What the exercise asks: If a line in the data holds the string "frames", list it.

(Source data)
BEGIN

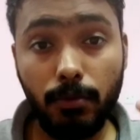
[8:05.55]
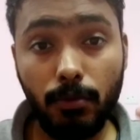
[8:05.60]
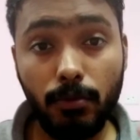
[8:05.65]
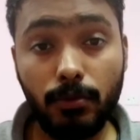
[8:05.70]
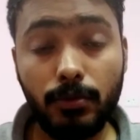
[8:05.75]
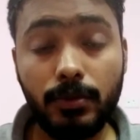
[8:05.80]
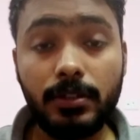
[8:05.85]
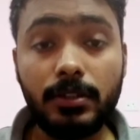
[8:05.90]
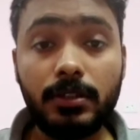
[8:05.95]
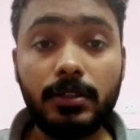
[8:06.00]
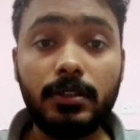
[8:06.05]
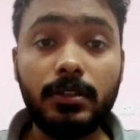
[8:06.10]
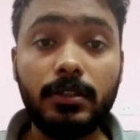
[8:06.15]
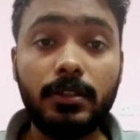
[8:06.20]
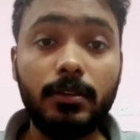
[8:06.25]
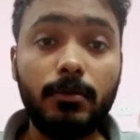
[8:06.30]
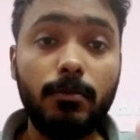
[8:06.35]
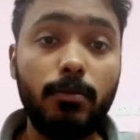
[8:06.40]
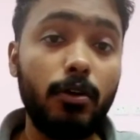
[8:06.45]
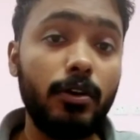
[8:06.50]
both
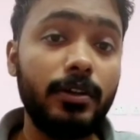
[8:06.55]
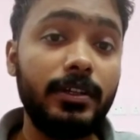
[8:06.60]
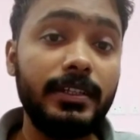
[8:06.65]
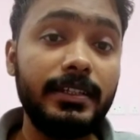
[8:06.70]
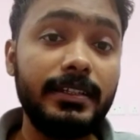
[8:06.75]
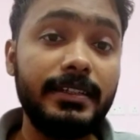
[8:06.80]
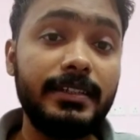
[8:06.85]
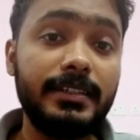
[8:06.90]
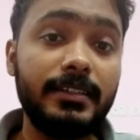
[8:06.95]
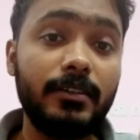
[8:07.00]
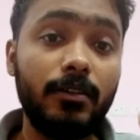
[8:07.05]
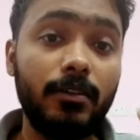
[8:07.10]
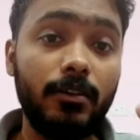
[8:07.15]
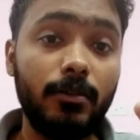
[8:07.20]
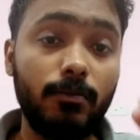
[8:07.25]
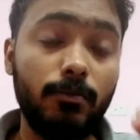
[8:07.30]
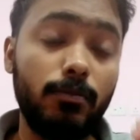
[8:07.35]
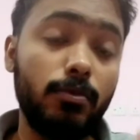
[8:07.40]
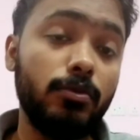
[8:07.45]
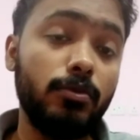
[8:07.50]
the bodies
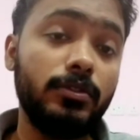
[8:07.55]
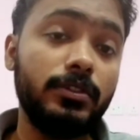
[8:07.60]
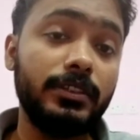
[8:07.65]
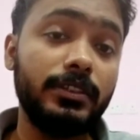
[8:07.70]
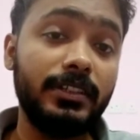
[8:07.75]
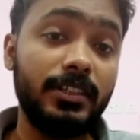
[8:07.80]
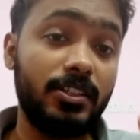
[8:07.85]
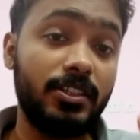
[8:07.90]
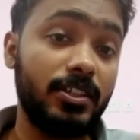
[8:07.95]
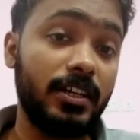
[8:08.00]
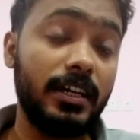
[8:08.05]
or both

END
BEGIN

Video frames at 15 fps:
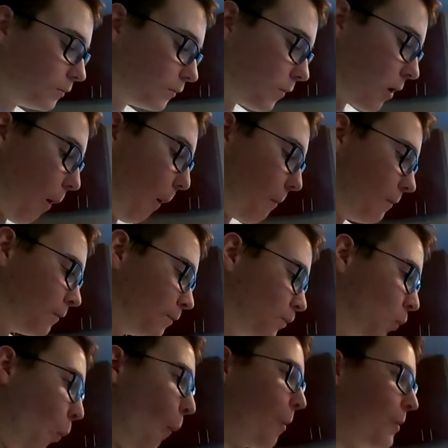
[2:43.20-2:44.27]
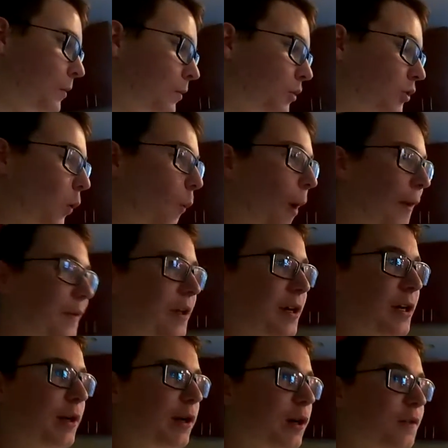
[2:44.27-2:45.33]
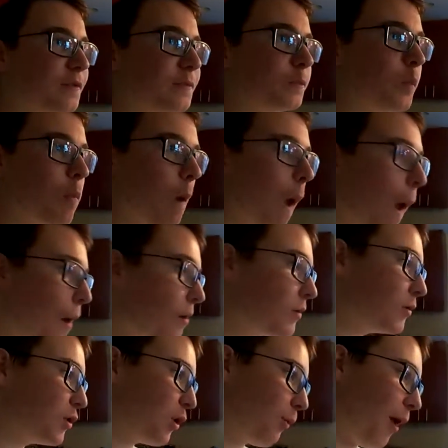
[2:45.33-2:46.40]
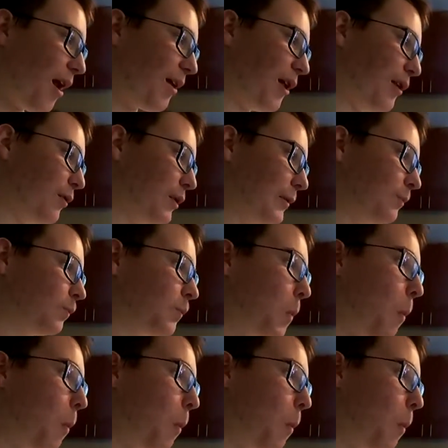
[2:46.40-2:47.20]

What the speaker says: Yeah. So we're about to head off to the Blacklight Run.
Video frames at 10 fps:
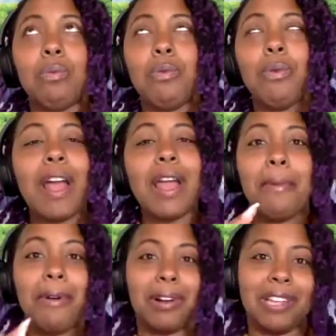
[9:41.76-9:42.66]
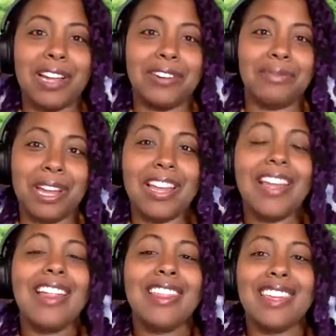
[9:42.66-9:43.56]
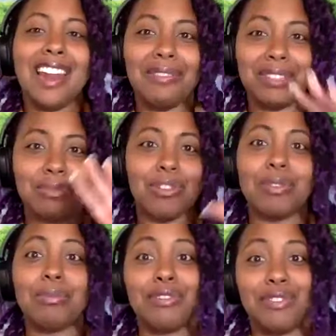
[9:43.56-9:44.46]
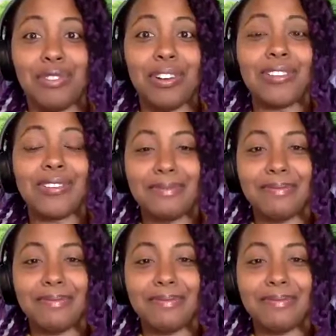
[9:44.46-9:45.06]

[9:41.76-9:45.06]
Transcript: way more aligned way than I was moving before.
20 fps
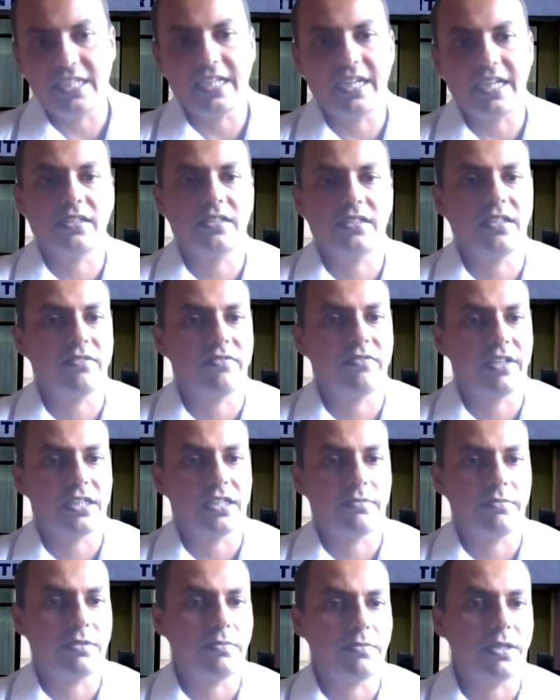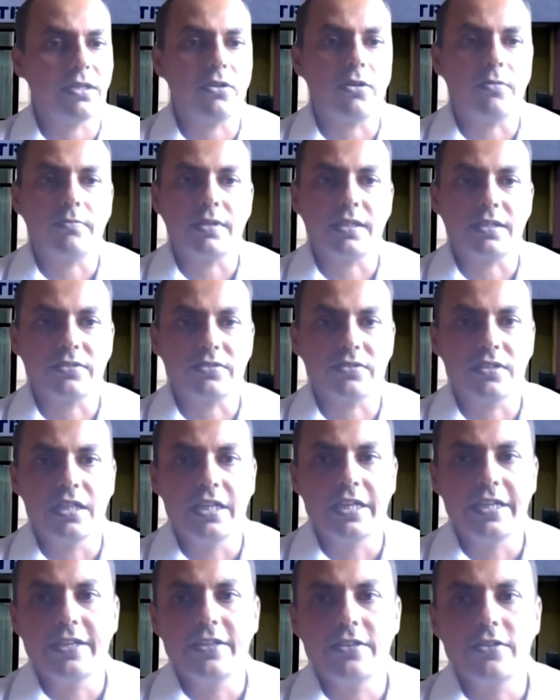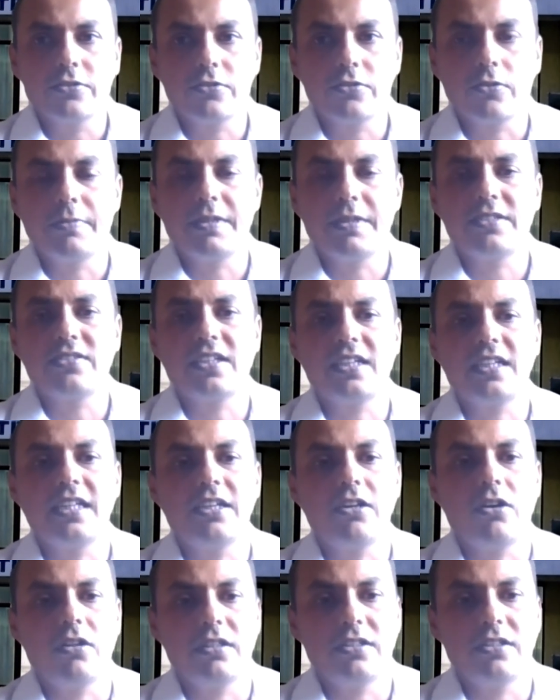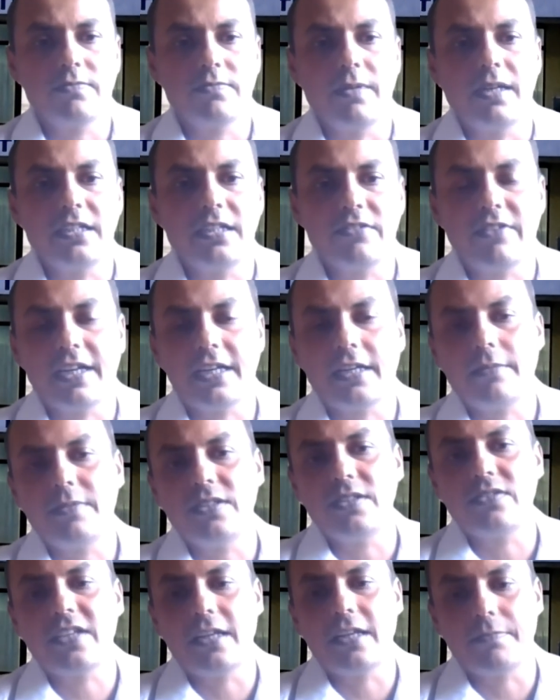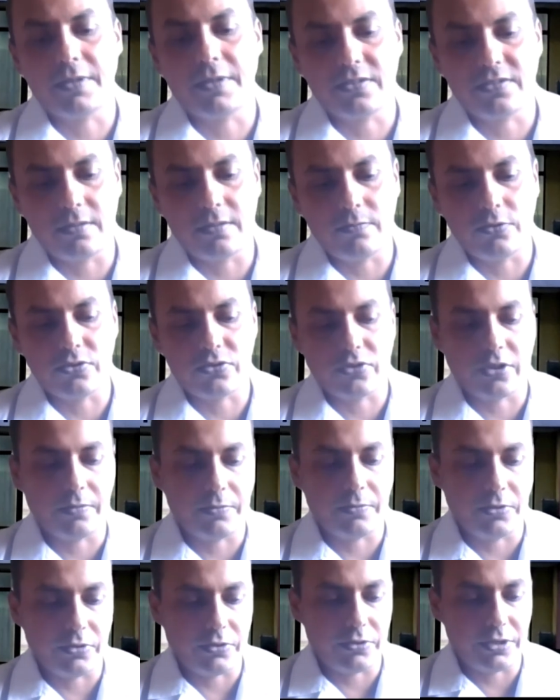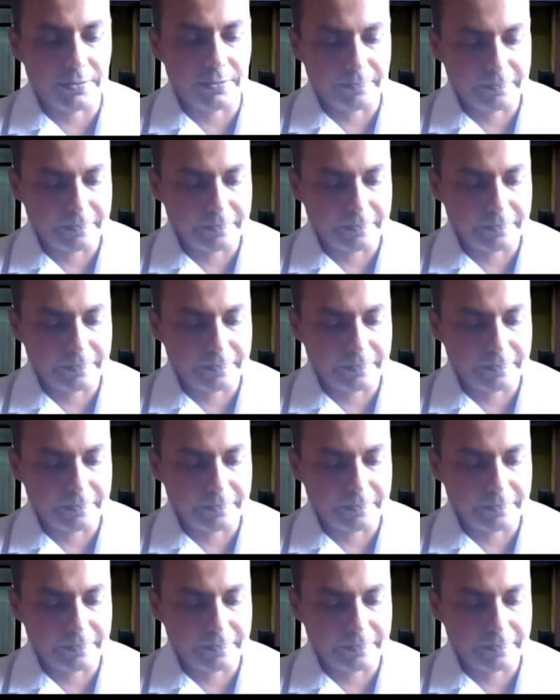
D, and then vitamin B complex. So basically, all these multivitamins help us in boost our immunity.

END

Answer to this problem:
Video frames at 15 fps:
Video frames at 10 fps:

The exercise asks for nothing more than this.